Please set down every line of the records below exactly, without the pictures.

Exercise data ▸
--*--

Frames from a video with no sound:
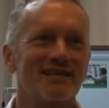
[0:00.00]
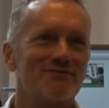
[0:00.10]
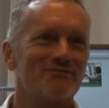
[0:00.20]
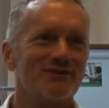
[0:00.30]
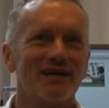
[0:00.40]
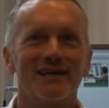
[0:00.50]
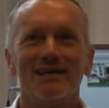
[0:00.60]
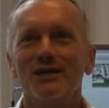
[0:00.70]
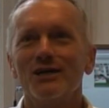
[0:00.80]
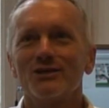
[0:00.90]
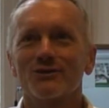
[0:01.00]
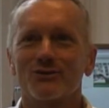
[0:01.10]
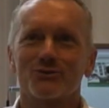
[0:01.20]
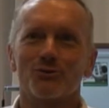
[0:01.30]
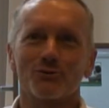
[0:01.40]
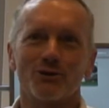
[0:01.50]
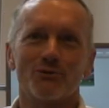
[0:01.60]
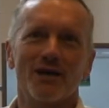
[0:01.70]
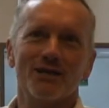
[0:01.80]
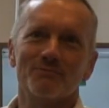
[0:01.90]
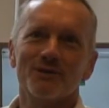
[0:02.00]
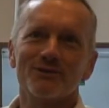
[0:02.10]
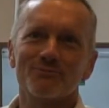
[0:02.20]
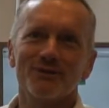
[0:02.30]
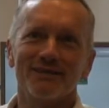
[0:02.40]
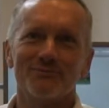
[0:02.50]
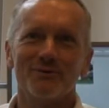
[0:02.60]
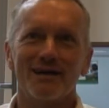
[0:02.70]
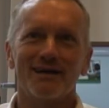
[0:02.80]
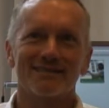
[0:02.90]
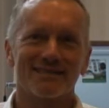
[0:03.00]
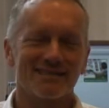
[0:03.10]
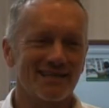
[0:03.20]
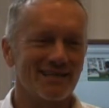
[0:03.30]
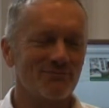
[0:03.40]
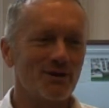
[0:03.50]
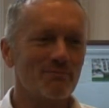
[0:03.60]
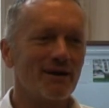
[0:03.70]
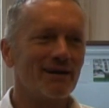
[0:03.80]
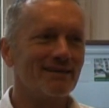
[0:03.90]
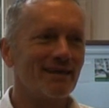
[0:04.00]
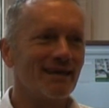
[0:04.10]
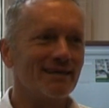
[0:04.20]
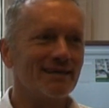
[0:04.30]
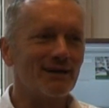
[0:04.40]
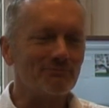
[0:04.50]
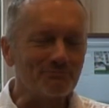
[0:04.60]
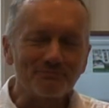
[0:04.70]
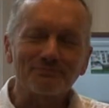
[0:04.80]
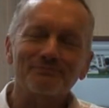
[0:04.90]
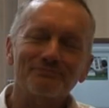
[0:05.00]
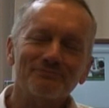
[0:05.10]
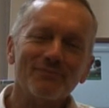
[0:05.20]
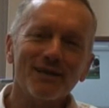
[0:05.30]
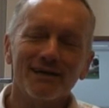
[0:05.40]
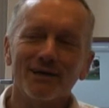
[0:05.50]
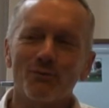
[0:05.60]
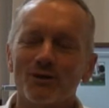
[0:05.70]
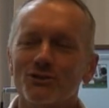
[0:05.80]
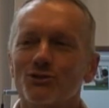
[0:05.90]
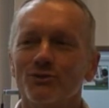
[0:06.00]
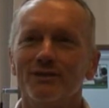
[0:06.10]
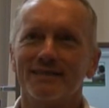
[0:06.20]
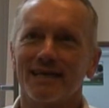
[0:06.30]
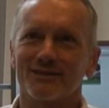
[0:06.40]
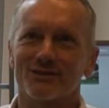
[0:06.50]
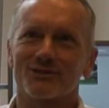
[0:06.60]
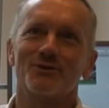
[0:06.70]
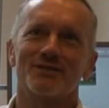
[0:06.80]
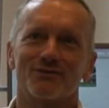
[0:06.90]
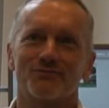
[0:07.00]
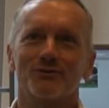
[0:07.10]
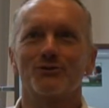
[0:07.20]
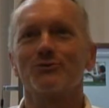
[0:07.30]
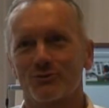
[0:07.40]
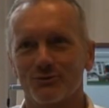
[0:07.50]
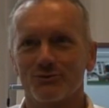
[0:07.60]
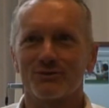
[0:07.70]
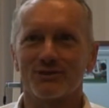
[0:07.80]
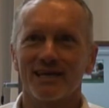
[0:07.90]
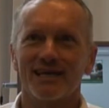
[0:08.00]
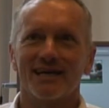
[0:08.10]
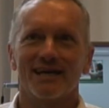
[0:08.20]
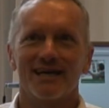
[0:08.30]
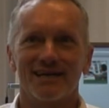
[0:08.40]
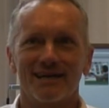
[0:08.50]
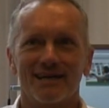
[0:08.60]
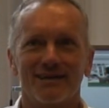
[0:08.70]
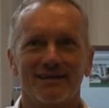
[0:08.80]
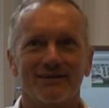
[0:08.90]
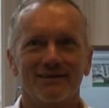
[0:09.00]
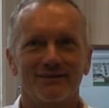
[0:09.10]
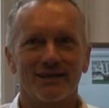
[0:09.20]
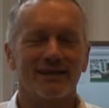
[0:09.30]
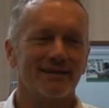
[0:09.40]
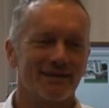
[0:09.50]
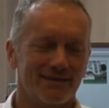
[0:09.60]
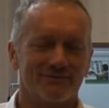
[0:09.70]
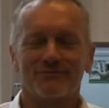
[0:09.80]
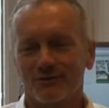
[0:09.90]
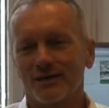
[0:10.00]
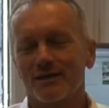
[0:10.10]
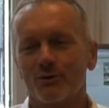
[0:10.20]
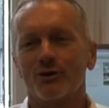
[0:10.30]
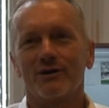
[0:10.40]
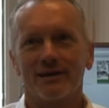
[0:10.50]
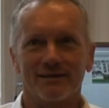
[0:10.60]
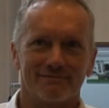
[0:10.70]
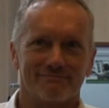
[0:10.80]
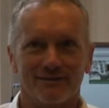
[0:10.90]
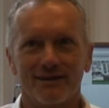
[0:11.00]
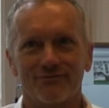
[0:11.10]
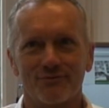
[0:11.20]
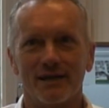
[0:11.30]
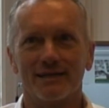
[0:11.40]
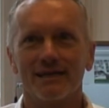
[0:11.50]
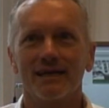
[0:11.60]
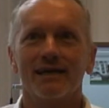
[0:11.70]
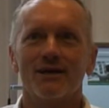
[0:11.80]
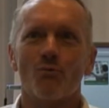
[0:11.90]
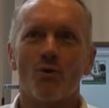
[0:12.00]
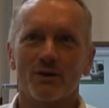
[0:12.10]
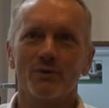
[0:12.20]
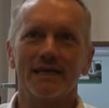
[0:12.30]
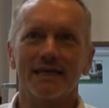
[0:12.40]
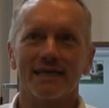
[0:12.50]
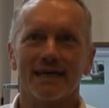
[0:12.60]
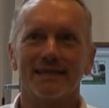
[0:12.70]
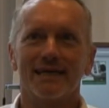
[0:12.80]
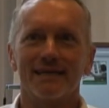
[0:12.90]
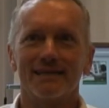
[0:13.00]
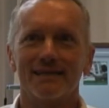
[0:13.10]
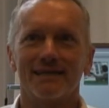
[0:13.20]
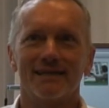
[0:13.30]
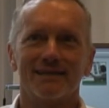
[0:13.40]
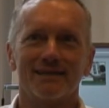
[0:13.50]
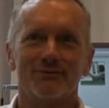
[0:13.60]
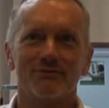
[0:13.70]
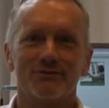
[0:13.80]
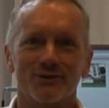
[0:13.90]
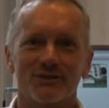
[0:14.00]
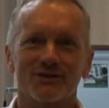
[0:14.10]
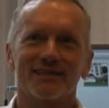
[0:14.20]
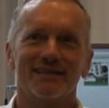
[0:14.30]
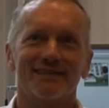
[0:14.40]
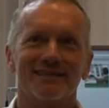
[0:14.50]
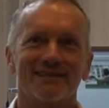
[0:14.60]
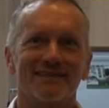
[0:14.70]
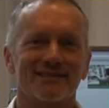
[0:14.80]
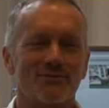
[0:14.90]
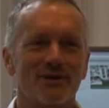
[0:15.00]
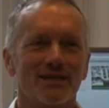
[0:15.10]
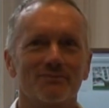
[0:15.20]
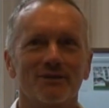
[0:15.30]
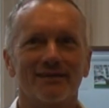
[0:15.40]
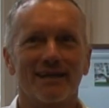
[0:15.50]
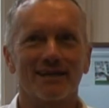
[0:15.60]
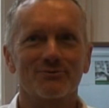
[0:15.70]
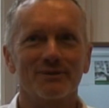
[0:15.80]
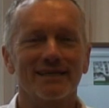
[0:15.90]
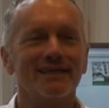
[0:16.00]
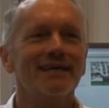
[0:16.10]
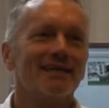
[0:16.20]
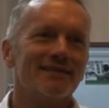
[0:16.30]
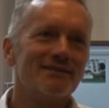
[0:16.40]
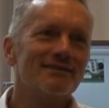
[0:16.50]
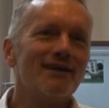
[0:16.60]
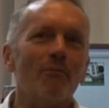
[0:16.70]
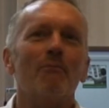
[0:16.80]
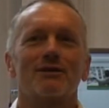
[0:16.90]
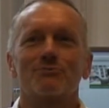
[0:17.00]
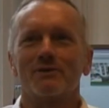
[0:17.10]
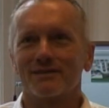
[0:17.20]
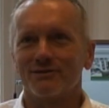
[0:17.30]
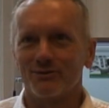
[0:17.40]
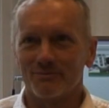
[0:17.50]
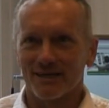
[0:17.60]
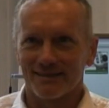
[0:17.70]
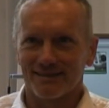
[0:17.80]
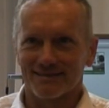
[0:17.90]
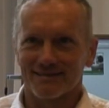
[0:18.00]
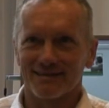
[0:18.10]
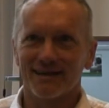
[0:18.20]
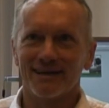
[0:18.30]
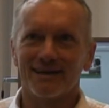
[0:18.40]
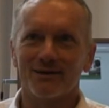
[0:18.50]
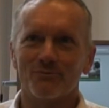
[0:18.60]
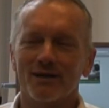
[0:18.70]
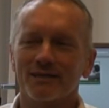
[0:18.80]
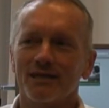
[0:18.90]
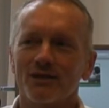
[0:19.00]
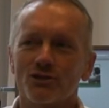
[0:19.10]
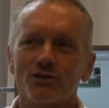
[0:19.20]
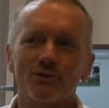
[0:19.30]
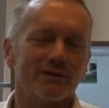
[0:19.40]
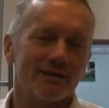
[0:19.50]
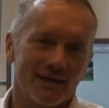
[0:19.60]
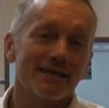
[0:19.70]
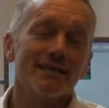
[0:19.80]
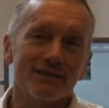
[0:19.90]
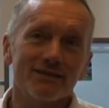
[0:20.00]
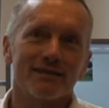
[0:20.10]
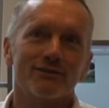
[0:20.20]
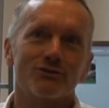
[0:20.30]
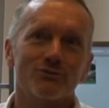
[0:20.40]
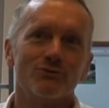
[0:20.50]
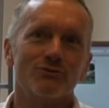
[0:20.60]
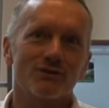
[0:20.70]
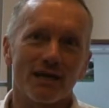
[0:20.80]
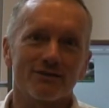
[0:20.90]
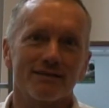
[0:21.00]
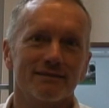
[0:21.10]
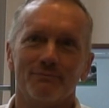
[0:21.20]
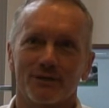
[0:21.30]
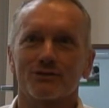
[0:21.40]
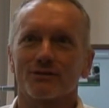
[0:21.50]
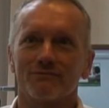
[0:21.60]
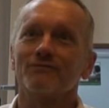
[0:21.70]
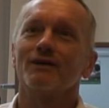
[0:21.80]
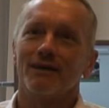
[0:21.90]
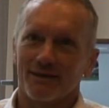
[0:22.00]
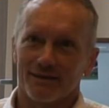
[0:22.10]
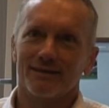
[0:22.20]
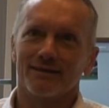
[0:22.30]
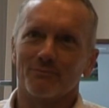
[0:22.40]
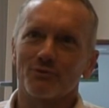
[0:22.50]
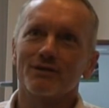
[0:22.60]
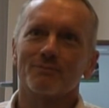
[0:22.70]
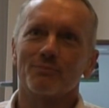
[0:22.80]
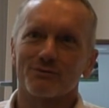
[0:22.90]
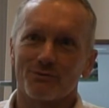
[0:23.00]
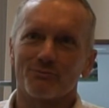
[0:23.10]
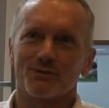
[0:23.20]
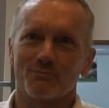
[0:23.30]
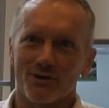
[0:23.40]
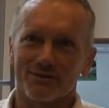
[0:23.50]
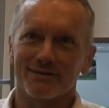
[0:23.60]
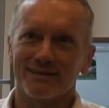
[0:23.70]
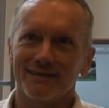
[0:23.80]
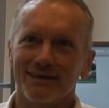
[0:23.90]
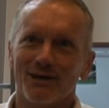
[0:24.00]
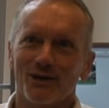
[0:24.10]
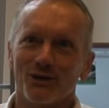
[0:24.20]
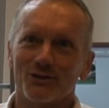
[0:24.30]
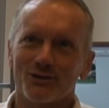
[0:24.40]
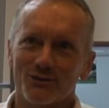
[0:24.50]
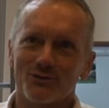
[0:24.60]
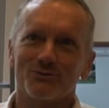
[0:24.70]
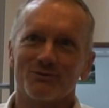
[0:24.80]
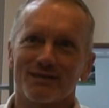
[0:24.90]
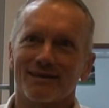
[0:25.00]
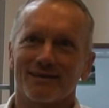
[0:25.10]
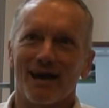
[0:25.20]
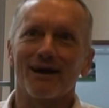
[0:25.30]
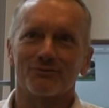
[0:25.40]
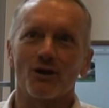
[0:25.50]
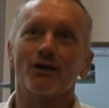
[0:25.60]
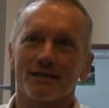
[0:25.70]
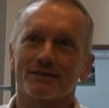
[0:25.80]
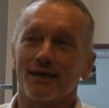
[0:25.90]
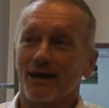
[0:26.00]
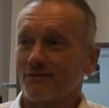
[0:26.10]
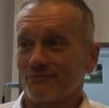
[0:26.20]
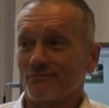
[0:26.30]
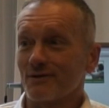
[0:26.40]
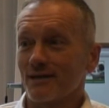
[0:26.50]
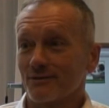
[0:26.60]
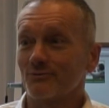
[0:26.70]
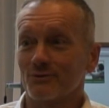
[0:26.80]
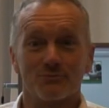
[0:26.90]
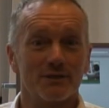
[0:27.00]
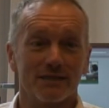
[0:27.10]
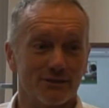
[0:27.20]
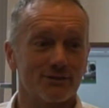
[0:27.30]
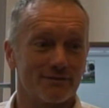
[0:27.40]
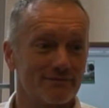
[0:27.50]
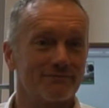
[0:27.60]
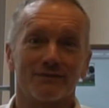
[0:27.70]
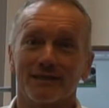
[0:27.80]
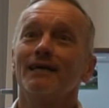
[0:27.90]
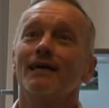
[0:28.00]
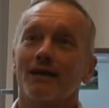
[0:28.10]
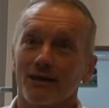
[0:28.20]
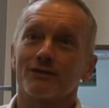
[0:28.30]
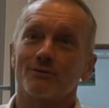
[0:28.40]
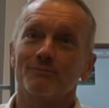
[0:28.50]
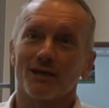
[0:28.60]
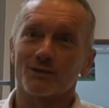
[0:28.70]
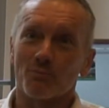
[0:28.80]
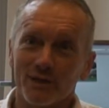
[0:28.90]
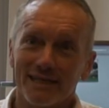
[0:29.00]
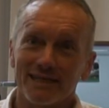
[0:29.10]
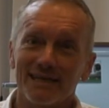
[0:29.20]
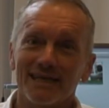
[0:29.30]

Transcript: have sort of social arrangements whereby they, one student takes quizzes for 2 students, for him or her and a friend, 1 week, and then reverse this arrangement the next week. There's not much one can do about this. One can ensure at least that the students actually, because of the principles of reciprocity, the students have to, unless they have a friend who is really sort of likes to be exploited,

--*--

Your solution ▸
Frames from a video with no sound:
[0:00.00]
[0:00.10]
[0:00.20]
[0:00.30]
[0:00.40]
[0:00.50]
[0:00.60]
[0:00.70]
[0:00.80]
[0:00.90]
[0:01.00]
[0:01.10]
[0:01.20]
[0:01.30]
[0:01.40]
[0:01.50]
[0:01.60]
[0:01.70]
[0:01.80]
[0:01.90]
[0:02.00]
[0:02.10]
[0:02.20]
[0:02.30]
[0:02.40]
[0:02.50]
[0:02.60]
[0:02.70]
[0:02.80]
[0:02.90]
[0:03.00]
[0:03.10]
[0:03.20]
[0:03.30]
[0:03.40]
[0:03.50]
[0:03.60]
[0:03.70]
[0:03.80]
[0:03.90]
[0:04.00]
[0:04.10]
[0:04.20]
[0:04.30]
[0:04.40]
[0:04.50]
[0:04.60]
[0:04.70]
[0:04.80]
[0:04.90]
[0:05.00]
[0:05.10]
[0:05.20]
[0:05.30]
[0:05.40]
[0:05.50]
[0:05.60]
[0:05.70]
[0:05.80]
[0:05.90]
[0:06.00]
[0:06.10]
[0:06.20]
[0:06.30]
[0:06.40]
[0:06.50]
[0:06.60]
[0:06.70]
[0:06.80]
[0:06.90]
[0:07.00]
[0:07.10]
[0:07.20]
[0:07.30]
[0:07.40]
[0:07.50]
[0:07.60]
[0:07.70]
[0:07.80]
[0:07.90]
[0:08.00]
[0:08.10]
[0:08.20]
[0:08.30]
[0:08.40]
[0:08.50]
[0:08.60]
[0:08.70]
[0:08.80]
[0:08.90]
[0:09.00]
[0:09.10]
[0:09.20]
[0:09.30]
[0:09.40]
[0:09.50]
[0:09.60]
[0:09.70]
[0:09.80]
[0:09.90]
[0:10.00]
[0:10.10]
[0:10.20]
[0:10.30]
[0:10.40]
[0:10.50]
[0:10.60]
[0:10.70]
[0:10.80]
[0:10.90]
[0:11.00]
[0:11.10]
[0:11.20]
[0:11.30]
[0:11.40]
[0:11.50]
[0:11.60]
[0:11.70]
[0:11.80]
[0:11.90]
[0:12.00]
[0:12.10]
[0:12.20]
[0:12.30]
[0:12.40]
[0:12.50]
[0:12.60]
[0:12.70]
[0:12.80]
[0:12.90]
[0:13.00]
[0:13.10]
[0:13.20]
[0:13.30]
[0:13.40]
[0:13.50]
[0:13.60]
[0:13.70]
[0:13.80]
[0:13.90]
[0:14.00]
[0:14.10]
[0:14.20]
[0:14.30]
[0:14.40]
[0:14.50]
[0:14.60]
[0:14.70]
[0:14.80]
[0:14.90]
[0:15.00]
[0:15.10]
[0:15.20]
[0:15.30]
[0:15.40]
[0:15.50]
[0:15.60]
[0:15.70]
[0:15.80]
[0:15.90]
[0:16.00]
[0:16.10]
[0:16.20]
[0:16.30]
[0:16.40]
[0:16.50]
[0:16.60]
[0:16.70]
[0:16.80]
[0:16.90]
[0:17.00]
[0:17.10]
[0:17.20]
[0:17.30]
[0:17.40]
[0:17.50]
[0:17.60]
[0:17.70]
[0:17.80]
[0:17.90]
[0:18.00]
[0:18.10]
[0:18.20]
[0:18.30]
[0:18.40]
[0:18.50]
[0:18.60]
[0:18.70]
[0:18.80]
[0:18.90]
[0:19.00]
[0:19.10]
[0:19.20]
[0:19.30]
[0:19.40]
[0:19.50]
[0:19.60]
[0:19.70]
[0:19.80]
[0:19.90]
[0:20.00]
[0:20.10]
[0:20.20]
[0:20.30]
[0:20.40]
[0:20.50]
[0:20.60]
[0:20.70]
[0:20.80]
[0:20.90]
[0:21.00]
[0:21.10]
[0:21.20]
[0:21.30]
[0:21.40]
[0:21.50]
[0:21.60]
[0:21.70]
[0:21.80]
[0:21.90]
[0:22.00]
[0:22.10]
[0:22.20]
[0:22.30]
[0:22.40]
[0:22.50]
[0:22.60]
[0:22.70]
[0:22.80]
[0:22.90]
[0:23.00]
[0:23.10]
[0:23.20]
[0:23.30]
[0:23.40]
[0:23.50]
[0:23.60]
[0:23.70]
[0:23.80]
[0:23.90]
[0:24.00]
[0:24.10]
[0:24.20]
[0:24.30]
[0:24.40]
[0:24.50]
[0:24.60]
[0:24.70]
[0:24.80]
[0:24.90]
[0:25.00]
[0:25.10]
[0:25.20]
[0:25.30]
[0:25.40]
[0:25.50]
[0:25.60]
[0:25.70]
[0:25.80]
[0:25.90]
[0:26.00]
[0:26.10]
[0:26.20]
[0:26.30]
[0:26.40]
[0:26.50]
[0:26.60]
[0:26.70]
[0:26.80]
[0:26.90]
[0:27.00]
[0:27.10]
[0:27.20]
[0:27.30]
[0:27.40]
[0:27.50]
[0:27.60]
[0:27.70]
[0:27.80]
[0:27.90]
[0:28.00]
[0:28.10]
[0:28.20]
[0:28.30]
[0:28.40]
[0:28.50]
[0:28.60]
[0:28.70]
[0:28.80]
[0:28.90]
[0:29.00]
[0:29.10]
[0:29.20]
[0:29.30]

Transcript: have sort of social arrangements whereby they, one student takes quizzes for 2 students, for him or her and a friend, 1 week, and then reverse this arrangement the next week. There's not much one can do about this. One can ensure at least that the students actually, because of the principles of reciprocity, the students have to, unless they have a friend who is really sort of likes to be exploited,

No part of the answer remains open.